Wednesday, March 5, 2014

Noise

Feb. 8th

I have always been rather sensitive to noise. When I was a child, it would drive me crazy if I was watching TV in the living room and my mother would turn on the radio in the kitchen. The noises competing with one another were like fingernails down the blackboard. The sound of music leaking from someone else’s headphones when I’m trying to listen to a movie on a plane is teeth-grindingly annoying to me. When I’m working, I can only listen to instrumental music, as music with lyrics is too distracting.

I find that since K.B.’s death that this sensitivity to my aural landscape has intensified. I’ve listened to music on my phone or on the computer maybe once or twice since the 10th of January. When I drive, I listen to CBC FM for classical music when that’s on. Even if it’s classical music that I don’t particularly like, I appreciate its wordlessness. It’s as if it is demanding nothing of me; I can just be with it. When CBC FM is playing non-classical music, I switch to the French CBC FM. They don’t play a lot of classical music (at least, not at the times I normally tune in), but given that my comprehension of sung French is pretty terrible, I can listen to the songs without having any clear idea of what they’re about. And that’s fine with me right now.

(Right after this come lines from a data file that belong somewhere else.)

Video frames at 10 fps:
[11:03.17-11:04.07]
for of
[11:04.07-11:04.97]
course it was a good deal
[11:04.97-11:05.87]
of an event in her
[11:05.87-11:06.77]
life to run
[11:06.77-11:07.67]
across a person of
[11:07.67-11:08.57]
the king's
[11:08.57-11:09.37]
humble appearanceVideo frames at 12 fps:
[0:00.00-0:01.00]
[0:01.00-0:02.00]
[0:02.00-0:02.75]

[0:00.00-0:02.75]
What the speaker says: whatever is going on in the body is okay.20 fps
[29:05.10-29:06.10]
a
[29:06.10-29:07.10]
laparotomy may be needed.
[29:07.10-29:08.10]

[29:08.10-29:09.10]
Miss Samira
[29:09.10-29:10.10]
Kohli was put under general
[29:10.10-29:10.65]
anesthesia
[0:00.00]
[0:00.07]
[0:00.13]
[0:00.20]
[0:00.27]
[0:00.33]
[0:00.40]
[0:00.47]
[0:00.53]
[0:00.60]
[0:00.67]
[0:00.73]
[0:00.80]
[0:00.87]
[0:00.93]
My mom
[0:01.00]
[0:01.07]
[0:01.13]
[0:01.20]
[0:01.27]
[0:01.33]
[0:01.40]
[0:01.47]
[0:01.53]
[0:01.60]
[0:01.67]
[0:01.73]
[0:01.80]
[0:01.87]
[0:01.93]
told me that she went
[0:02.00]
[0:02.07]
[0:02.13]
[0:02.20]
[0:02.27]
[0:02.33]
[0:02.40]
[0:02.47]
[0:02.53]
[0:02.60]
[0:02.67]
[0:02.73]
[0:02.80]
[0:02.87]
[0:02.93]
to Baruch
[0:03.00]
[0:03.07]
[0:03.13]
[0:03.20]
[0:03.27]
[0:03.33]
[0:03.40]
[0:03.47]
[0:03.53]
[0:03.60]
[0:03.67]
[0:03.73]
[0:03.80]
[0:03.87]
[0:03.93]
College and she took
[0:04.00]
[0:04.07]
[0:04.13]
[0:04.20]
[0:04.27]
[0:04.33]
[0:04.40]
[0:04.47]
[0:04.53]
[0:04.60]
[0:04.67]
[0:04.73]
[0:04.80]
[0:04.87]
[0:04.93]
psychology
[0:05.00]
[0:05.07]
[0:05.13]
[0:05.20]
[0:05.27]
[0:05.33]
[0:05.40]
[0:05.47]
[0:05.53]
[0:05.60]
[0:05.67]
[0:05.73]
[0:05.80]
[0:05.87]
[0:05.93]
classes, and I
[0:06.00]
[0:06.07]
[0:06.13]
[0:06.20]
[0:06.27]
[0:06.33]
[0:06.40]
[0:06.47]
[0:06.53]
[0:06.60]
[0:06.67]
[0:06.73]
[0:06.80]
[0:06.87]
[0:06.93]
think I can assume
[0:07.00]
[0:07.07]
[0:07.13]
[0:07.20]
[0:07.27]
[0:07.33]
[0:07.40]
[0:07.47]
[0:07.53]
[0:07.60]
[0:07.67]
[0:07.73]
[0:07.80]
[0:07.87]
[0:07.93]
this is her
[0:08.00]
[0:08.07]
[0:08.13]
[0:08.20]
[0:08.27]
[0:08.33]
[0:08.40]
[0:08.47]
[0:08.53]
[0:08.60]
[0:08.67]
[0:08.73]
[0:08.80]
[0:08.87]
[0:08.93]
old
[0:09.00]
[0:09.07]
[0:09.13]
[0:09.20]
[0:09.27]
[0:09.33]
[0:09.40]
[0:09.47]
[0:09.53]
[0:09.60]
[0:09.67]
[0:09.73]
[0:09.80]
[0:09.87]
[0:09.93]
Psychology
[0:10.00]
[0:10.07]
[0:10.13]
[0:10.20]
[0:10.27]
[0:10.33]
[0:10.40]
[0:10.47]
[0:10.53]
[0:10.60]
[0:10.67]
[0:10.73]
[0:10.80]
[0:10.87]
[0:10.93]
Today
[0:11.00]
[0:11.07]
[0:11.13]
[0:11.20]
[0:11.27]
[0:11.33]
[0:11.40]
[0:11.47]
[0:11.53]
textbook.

And yet, my normal mode of being is, during quiet times, to be singing a song in my head. I can’t stop that tendency. What is playing in my brain now is the soundtrack from the Buffy the Vampire Slayer episode, “Once More with Feeling.” It was available for viewing on the plane trip back from the Bahamas, so I watched it. I always loved those songs, and they captured so well the emotional states of the characters in the aftermath of Buffy’s death and resurrection. Certain lines stay with me—“Where do we go from here?,” “…in Heaven/I think I was in Heaven,” “Let me rest in peace…”—probably because they resonate with my thoughts these days; they are allowed to stay in my brain. It’s any additional music with words that feels like a distraction.